Work request
Starting with the first line, transcribe the material exactly through to the last.

+-------+

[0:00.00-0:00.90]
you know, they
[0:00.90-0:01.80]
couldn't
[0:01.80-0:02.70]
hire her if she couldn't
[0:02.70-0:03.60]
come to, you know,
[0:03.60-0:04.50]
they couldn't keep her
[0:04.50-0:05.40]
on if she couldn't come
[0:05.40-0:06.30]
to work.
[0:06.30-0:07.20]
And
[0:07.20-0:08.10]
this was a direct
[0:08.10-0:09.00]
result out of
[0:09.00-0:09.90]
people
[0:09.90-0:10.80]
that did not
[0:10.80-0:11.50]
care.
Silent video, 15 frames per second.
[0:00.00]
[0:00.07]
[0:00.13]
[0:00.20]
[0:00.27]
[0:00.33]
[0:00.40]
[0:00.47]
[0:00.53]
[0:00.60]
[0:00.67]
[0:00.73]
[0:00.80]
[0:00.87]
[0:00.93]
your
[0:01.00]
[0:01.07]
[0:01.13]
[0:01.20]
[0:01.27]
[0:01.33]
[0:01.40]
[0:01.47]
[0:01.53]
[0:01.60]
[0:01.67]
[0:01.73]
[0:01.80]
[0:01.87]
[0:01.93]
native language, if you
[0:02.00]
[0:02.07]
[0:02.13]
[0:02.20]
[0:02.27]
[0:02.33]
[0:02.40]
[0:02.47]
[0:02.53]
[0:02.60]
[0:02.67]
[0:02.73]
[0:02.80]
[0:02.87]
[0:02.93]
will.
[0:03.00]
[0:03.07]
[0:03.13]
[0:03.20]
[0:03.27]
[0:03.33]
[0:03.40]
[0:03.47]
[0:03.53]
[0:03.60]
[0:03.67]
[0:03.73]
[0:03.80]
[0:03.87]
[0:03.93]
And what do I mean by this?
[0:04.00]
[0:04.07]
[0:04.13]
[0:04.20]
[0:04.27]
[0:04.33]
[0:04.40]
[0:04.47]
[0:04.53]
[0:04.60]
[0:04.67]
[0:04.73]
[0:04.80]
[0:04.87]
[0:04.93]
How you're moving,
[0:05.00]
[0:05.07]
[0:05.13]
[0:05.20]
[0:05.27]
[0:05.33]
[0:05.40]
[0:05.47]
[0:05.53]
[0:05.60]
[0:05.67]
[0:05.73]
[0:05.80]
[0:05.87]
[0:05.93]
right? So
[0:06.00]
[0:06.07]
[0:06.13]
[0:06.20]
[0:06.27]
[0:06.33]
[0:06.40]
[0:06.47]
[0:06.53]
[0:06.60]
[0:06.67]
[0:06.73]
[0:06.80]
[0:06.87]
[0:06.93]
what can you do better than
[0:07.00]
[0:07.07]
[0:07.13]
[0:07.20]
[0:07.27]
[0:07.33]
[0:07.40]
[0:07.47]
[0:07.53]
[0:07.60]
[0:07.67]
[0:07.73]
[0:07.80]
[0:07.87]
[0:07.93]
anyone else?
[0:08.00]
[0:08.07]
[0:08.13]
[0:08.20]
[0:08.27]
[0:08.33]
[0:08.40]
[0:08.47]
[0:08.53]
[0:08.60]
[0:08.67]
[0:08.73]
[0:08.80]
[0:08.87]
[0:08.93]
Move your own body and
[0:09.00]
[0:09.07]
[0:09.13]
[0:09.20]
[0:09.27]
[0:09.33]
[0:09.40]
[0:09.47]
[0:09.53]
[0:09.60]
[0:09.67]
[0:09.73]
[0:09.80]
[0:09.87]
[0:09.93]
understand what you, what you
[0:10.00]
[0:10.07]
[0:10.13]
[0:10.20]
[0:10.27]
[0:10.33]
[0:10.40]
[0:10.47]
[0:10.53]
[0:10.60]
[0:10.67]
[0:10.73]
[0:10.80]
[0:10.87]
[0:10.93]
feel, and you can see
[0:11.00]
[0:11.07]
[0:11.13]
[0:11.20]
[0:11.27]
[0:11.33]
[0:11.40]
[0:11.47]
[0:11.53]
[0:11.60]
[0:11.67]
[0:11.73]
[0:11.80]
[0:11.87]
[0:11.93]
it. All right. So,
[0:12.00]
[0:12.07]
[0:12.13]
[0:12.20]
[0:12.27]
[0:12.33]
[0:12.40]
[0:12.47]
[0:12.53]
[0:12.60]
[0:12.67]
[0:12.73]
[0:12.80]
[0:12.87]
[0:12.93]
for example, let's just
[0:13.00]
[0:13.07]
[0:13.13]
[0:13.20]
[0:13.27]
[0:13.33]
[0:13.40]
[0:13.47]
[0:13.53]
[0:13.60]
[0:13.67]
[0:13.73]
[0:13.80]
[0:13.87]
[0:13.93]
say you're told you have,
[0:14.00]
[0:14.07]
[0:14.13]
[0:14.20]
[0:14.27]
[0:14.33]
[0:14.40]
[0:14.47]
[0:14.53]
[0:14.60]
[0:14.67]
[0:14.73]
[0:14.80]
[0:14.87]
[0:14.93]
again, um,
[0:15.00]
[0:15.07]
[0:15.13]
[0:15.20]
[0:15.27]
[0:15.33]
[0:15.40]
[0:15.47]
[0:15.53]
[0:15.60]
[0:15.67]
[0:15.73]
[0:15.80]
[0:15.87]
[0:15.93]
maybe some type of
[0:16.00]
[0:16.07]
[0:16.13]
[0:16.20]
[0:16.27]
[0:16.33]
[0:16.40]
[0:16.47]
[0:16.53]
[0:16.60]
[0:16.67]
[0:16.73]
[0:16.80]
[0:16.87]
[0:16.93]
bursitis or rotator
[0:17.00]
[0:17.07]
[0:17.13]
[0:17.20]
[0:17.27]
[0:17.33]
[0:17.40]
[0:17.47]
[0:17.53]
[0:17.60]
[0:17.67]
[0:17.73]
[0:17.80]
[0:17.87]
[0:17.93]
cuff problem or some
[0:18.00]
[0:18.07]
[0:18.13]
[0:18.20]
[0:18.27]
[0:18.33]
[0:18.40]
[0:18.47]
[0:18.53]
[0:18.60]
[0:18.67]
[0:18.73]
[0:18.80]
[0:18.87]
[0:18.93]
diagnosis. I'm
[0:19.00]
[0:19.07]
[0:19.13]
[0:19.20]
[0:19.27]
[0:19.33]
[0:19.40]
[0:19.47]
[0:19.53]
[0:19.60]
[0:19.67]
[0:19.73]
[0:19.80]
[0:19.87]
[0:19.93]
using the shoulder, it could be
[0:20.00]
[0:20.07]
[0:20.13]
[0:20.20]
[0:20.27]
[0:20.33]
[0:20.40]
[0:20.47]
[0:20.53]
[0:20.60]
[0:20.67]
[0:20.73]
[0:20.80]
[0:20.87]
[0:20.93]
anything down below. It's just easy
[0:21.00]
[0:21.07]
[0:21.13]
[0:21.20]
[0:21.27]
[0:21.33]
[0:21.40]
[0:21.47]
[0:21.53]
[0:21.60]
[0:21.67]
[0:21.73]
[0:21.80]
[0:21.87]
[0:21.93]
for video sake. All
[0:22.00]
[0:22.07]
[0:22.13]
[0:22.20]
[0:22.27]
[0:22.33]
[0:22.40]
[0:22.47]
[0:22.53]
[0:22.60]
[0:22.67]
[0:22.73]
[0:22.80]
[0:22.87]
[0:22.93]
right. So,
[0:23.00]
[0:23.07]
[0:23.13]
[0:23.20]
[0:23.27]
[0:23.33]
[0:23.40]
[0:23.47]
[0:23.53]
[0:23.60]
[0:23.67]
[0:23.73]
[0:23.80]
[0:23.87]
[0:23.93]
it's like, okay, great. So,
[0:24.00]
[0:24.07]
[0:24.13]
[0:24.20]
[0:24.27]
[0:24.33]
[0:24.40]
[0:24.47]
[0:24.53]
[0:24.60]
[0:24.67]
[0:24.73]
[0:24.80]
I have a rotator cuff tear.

+-------+

Answer section
[0:00.00-0:00.90]
you know, they
[0:00.90-0:01.80]
couldn't
[0:01.80-0:02.70]
hire her if she couldn't
[0:02.70-0:03.60]
come to, you know,
[0:03.60-0:04.50]
they couldn't keep her
[0:04.50-0:05.40]
on if she couldn't come
[0:05.40-0:06.30]
to work.
[0:06.30-0:07.20]
And
[0:07.20-0:08.10]
this was a direct
[0:08.10-0:09.00]
result out of
[0:09.00-0:09.90]
people
[0:09.90-0:10.80]
that did not
[0:10.80-0:11.50]
care.
Silent video, 15 frames per second.
[0:00.00]
[0:00.07]
[0:00.13]
[0:00.20]
[0:00.27]
[0:00.33]
[0:00.40]
[0:00.47]
[0:00.53]
[0:00.60]
[0:00.67]
[0:00.73]
[0:00.80]
[0:00.87]
[0:00.93]
your
[0:01.00]
[0:01.07]
[0:01.13]
[0:01.20]
[0:01.27]
[0:01.33]
[0:01.40]
[0:01.47]
[0:01.53]
[0:01.60]
[0:01.67]
[0:01.73]
[0:01.80]
[0:01.87]
[0:01.93]
native language, if you
[0:02.00]
[0:02.07]
[0:02.13]
[0:02.20]
[0:02.27]
[0:02.33]
[0:02.40]
[0:02.47]
[0:02.53]
[0:02.60]
[0:02.67]
[0:02.73]
[0:02.80]
[0:02.87]
[0:02.93]
will.
[0:03.00]
[0:03.07]
[0:03.13]
[0:03.20]
[0:03.27]
[0:03.33]
[0:03.40]
[0:03.47]
[0:03.53]
[0:03.60]
[0:03.67]
[0:03.73]
[0:03.80]
[0:03.87]
[0:03.93]
And what do I mean by this?
[0:04.00]
[0:04.07]
[0:04.13]
[0:04.20]
[0:04.27]
[0:04.33]
[0:04.40]
[0:04.47]
[0:04.53]
[0:04.60]
[0:04.67]
[0:04.73]
[0:04.80]
[0:04.87]
[0:04.93]
How you're moving,
[0:05.00]
[0:05.07]
[0:05.13]
[0:05.20]
[0:05.27]
[0:05.33]
[0:05.40]
[0:05.47]
[0:05.53]
[0:05.60]
[0:05.67]
[0:05.73]
[0:05.80]
[0:05.87]
[0:05.93]
right? So
[0:06.00]
[0:06.07]
[0:06.13]
[0:06.20]
[0:06.27]
[0:06.33]
[0:06.40]
[0:06.47]
[0:06.53]
[0:06.60]
[0:06.67]
[0:06.73]
[0:06.80]
[0:06.87]
[0:06.93]
what can you do better than
[0:07.00]
[0:07.07]
[0:07.13]
[0:07.20]
[0:07.27]
[0:07.33]
[0:07.40]
[0:07.47]
[0:07.53]
[0:07.60]
[0:07.67]
[0:07.73]
[0:07.80]
[0:07.87]
[0:07.93]
anyone else?
[0:08.00]
[0:08.07]
[0:08.13]
[0:08.20]
[0:08.27]
[0:08.33]
[0:08.40]
[0:08.47]
[0:08.53]
[0:08.60]
[0:08.67]
[0:08.73]
[0:08.80]
[0:08.87]
[0:08.93]
Move your own body and
[0:09.00]
[0:09.07]
[0:09.13]
[0:09.20]
[0:09.27]
[0:09.33]
[0:09.40]
[0:09.47]
[0:09.53]
[0:09.60]
[0:09.67]
[0:09.73]
[0:09.80]
[0:09.87]
[0:09.93]
understand what you, what you
[0:10.00]
[0:10.07]
[0:10.13]
[0:10.20]
[0:10.27]
[0:10.33]
[0:10.40]
[0:10.47]
[0:10.53]
[0:10.60]
[0:10.67]
[0:10.73]
[0:10.80]
[0:10.87]
[0:10.93]
feel, and you can see
[0:11.00]
[0:11.07]
[0:11.13]
[0:11.20]
[0:11.27]
[0:11.33]
[0:11.40]
[0:11.47]
[0:11.53]
[0:11.60]
[0:11.67]
[0:11.73]
[0:11.80]
[0:11.87]
[0:11.93]
it. All right. So,
[0:12.00]
[0:12.07]
[0:12.13]
[0:12.20]
[0:12.27]
[0:12.33]
[0:12.40]
[0:12.47]
[0:12.53]
[0:12.60]
[0:12.67]
[0:12.73]
[0:12.80]
[0:12.87]
[0:12.93]
for example, let's just
[0:13.00]
[0:13.07]
[0:13.13]
[0:13.20]
[0:13.27]
[0:13.33]
[0:13.40]
[0:13.47]
[0:13.53]
[0:13.60]
[0:13.67]
[0:13.73]
[0:13.80]
[0:13.87]
[0:13.93]
say you're told you have,
[0:14.00]
[0:14.07]
[0:14.13]
[0:14.20]
[0:14.27]
[0:14.33]
[0:14.40]
[0:14.47]
[0:14.53]
[0:14.60]
[0:14.67]
[0:14.73]
[0:14.80]
[0:14.87]
[0:14.93]
again, um,
[0:15.00]
[0:15.07]
[0:15.13]
[0:15.20]
[0:15.27]
[0:15.33]
[0:15.40]
[0:15.47]
[0:15.53]
[0:15.60]
[0:15.67]
[0:15.73]
[0:15.80]
[0:15.87]
[0:15.93]
maybe some type of
[0:16.00]
[0:16.07]
[0:16.13]
[0:16.20]
[0:16.27]
[0:16.33]
[0:16.40]
[0:16.47]
[0:16.53]
[0:16.60]
[0:16.67]
[0:16.73]
[0:16.80]
[0:16.87]
[0:16.93]
bursitis or rotator
[0:17.00]
[0:17.07]
[0:17.13]
[0:17.20]
[0:17.27]
[0:17.33]
[0:17.40]
[0:17.47]
[0:17.53]
[0:17.60]
[0:17.67]
[0:17.73]
[0:17.80]
[0:17.87]
[0:17.93]
cuff problem or some
[0:18.00]
[0:18.07]
[0:18.13]
[0:18.20]
[0:18.27]
[0:18.33]
[0:18.40]
[0:18.47]
[0:18.53]
[0:18.60]
[0:18.67]
[0:18.73]
[0:18.80]
[0:18.87]
[0:18.93]
diagnosis. I'm
[0:19.00]
[0:19.07]
[0:19.13]
[0:19.20]
[0:19.27]
[0:19.33]
[0:19.40]
[0:19.47]
[0:19.53]
[0:19.60]
[0:19.67]
[0:19.73]
[0:19.80]
[0:19.87]
[0:19.93]
using the shoulder, it could be
[0:20.00]
[0:20.07]
[0:20.13]
[0:20.20]
[0:20.27]
[0:20.33]
[0:20.40]
[0:20.47]
[0:20.53]
[0:20.60]
[0:20.67]
[0:20.73]
[0:20.80]
[0:20.87]
[0:20.93]
anything down below. It's just easy
[0:21.00]
[0:21.07]
[0:21.13]
[0:21.20]
[0:21.27]
[0:21.33]
[0:21.40]
[0:21.47]
[0:21.53]
[0:21.60]
[0:21.67]
[0:21.73]
[0:21.80]
[0:21.87]
[0:21.93]
for video sake. All
[0:22.00]
[0:22.07]
[0:22.13]
[0:22.20]
[0:22.27]
[0:22.33]
[0:22.40]
[0:22.47]
[0:22.53]
[0:22.60]
[0:22.67]
[0:22.73]
[0:22.80]
[0:22.87]
[0:22.93]
right. So,
[0:23.00]
[0:23.07]
[0:23.13]
[0:23.20]
[0:23.27]
[0:23.33]
[0:23.40]
[0:23.47]
[0:23.53]
[0:23.60]
[0:23.67]
[0:23.73]
[0:23.80]
[0:23.87]
[0:23.93]
it's like, okay, great. So,
[0:24.00]
[0:24.07]
[0:24.13]
[0:24.20]
[0:24.27]
[0:24.33]
[0:24.40]
[0:24.47]
[0:24.53]
[0:24.60]
[0:24.67]
[0:24.73]
[0:24.80]
I have a rotator cuff tear.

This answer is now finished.